Bone tissue is a specialized connective tissue, characterized by a mineralized extracellular matrix and an organized structure. It is constantly being remodeled through the coordinated actions of osteoblasts and osteoclasts. The canonical Wnt signaling pathway plays a central role in osteoblast differentiation. Genetic alterations in this pathway cause bone diseases such as sclerosing bone dysplasia, which are characterized by high bone mass caused by mutations in different genes. Patients with specific variants develop progressive osteocondensation of the cortical long bons and craniofacial bones, causing dysmorphia, nerve palsy headaches and deafness among other symptoms.
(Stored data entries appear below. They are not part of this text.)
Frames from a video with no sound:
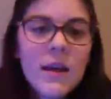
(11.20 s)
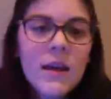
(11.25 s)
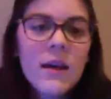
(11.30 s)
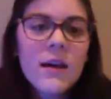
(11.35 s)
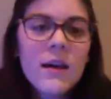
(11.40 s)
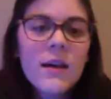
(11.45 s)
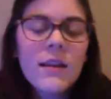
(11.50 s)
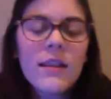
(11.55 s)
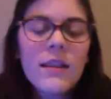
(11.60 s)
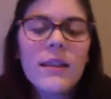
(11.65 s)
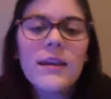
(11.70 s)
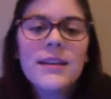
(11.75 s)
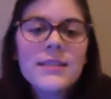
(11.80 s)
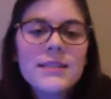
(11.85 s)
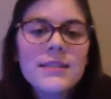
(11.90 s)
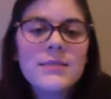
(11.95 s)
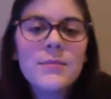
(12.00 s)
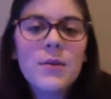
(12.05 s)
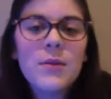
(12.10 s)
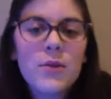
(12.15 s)
This
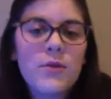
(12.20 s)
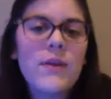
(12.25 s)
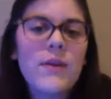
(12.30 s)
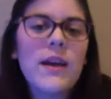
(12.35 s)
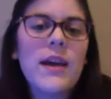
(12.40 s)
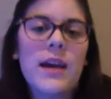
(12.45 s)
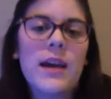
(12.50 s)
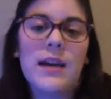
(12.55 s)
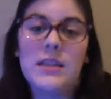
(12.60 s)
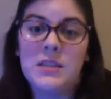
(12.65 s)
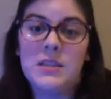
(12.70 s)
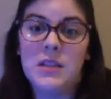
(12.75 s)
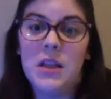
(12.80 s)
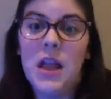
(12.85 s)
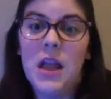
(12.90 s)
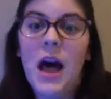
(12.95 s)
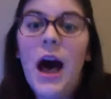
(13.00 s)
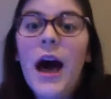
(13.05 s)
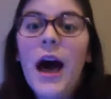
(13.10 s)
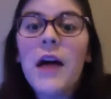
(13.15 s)
movie has a
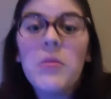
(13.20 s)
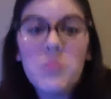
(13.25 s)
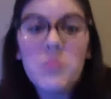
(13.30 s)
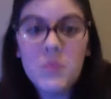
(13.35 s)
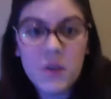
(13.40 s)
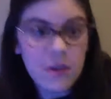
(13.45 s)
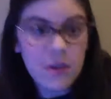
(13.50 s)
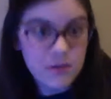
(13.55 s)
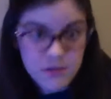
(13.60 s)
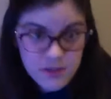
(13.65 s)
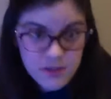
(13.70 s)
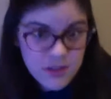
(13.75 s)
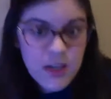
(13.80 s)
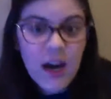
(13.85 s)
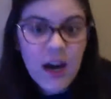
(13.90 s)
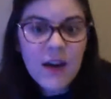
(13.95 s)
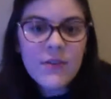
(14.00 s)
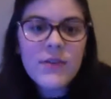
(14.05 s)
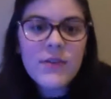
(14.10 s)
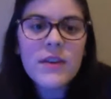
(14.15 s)
lot of
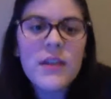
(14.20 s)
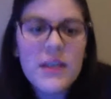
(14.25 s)
stuff.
There is currently no treatment for these conditions. This study aims to evaluate the therapeutic potential of a molecule X in the treatment of these bone diseases. To this end, we created iPS models from three different patients (with different mutations). Mesenchymal stem cells (MSCs) were then derived from the iPS cells to perform differentiations into osteoblasts and chondrocytes in the presence of this molecule X.

After 2 to 3 weeks of differentiation, the cells were fixed for characterization. Alizarin Red S staining showed decreased mineralization in osteoblasts, while Alcian Blue staining indicated increased chondrocytes calcification. It therefore suggests that the molecule X impacts both osteoblasts and chondrocytes differentiation, and could thus improve patient outcomes.

To validate these findings, transcriptomic analyses and further assessment of the molecule X’s toxicity are required.